## Exercise prompt
Return exactly, with nothing added, the lines from the one that contains "[11:27.92-11:28.82]" through the end of the listing below, pictures excluded.

## Dataset extract
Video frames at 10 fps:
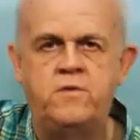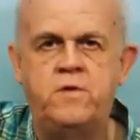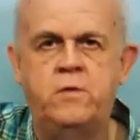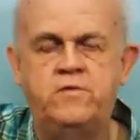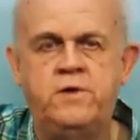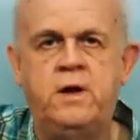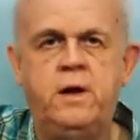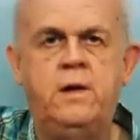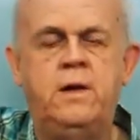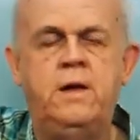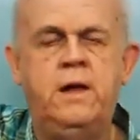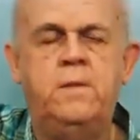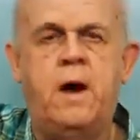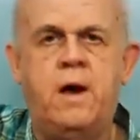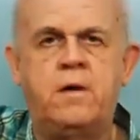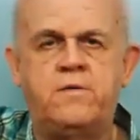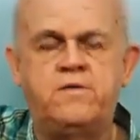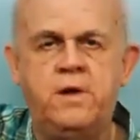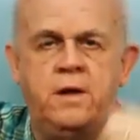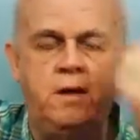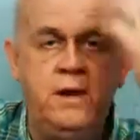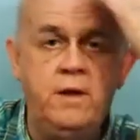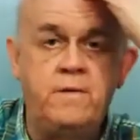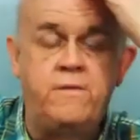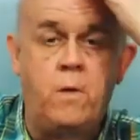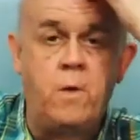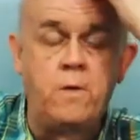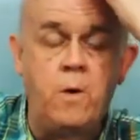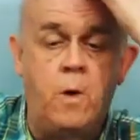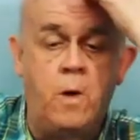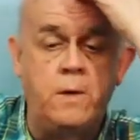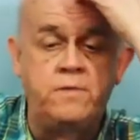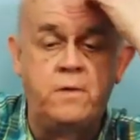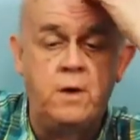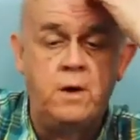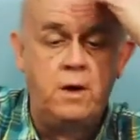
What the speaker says: So G, E minor, C, and D, the 4 chords.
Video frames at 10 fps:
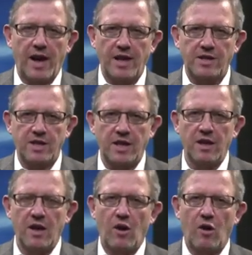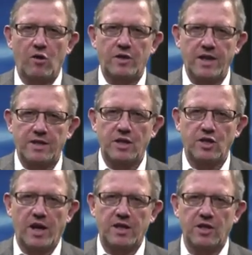AC or DC
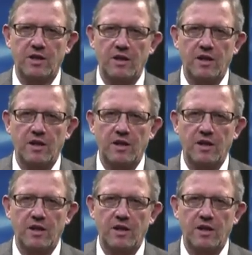charging.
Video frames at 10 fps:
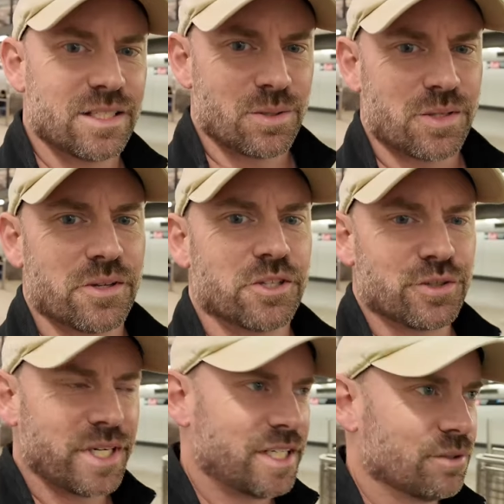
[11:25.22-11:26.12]
As I was on the
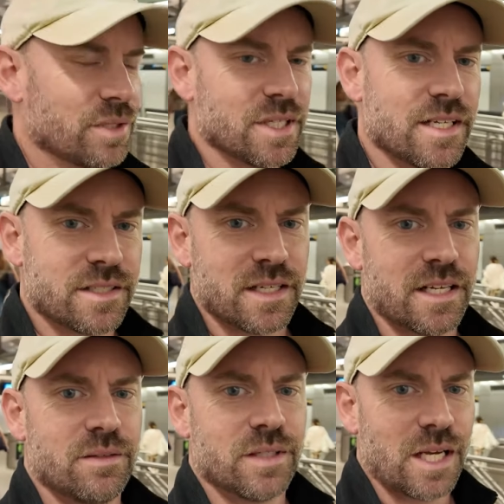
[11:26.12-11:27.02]
train, I realized that
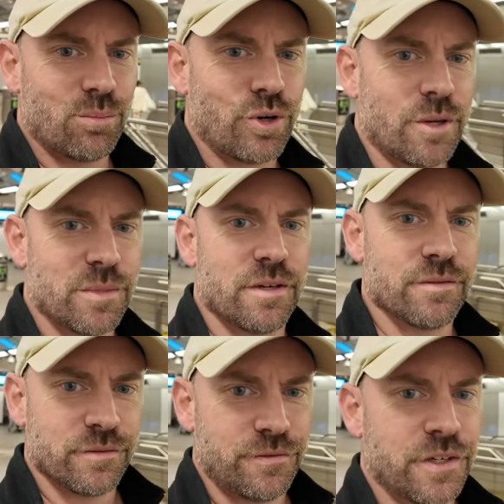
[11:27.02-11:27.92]
I brought my
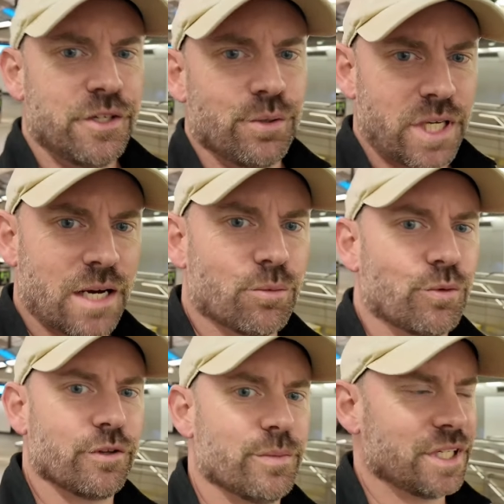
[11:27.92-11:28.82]
fun new camera
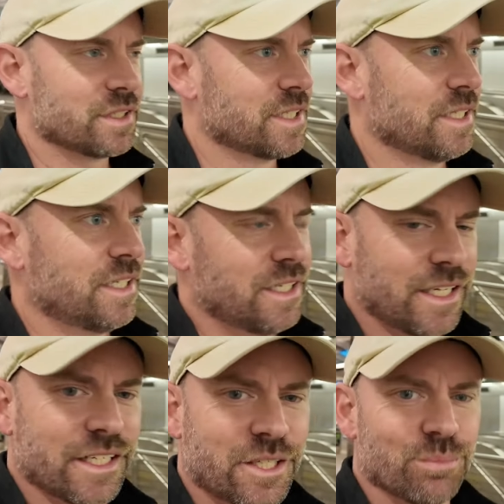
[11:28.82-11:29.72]
with me
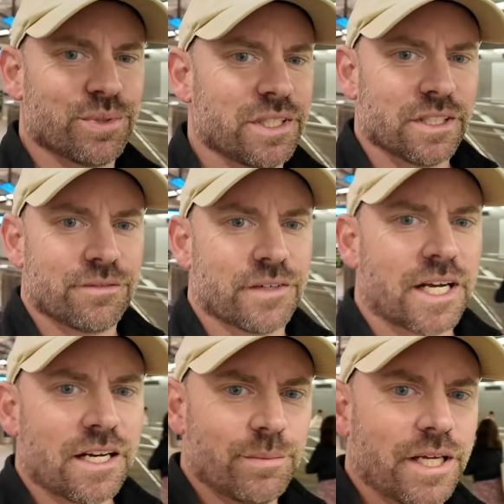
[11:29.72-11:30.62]
and completely
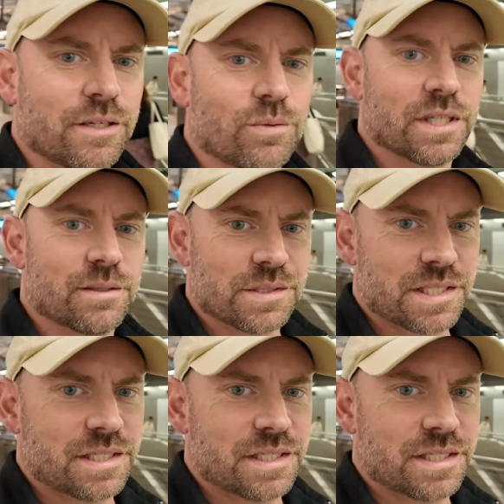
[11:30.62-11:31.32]
forgot about it while I was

## Task result
[11:27.92-11:28.82]
fun new camera
[11:28.82-11:29.72]
with me
[11:29.72-11:30.62]
and completely
[11:30.62-11:31.32]
forgot about it while I was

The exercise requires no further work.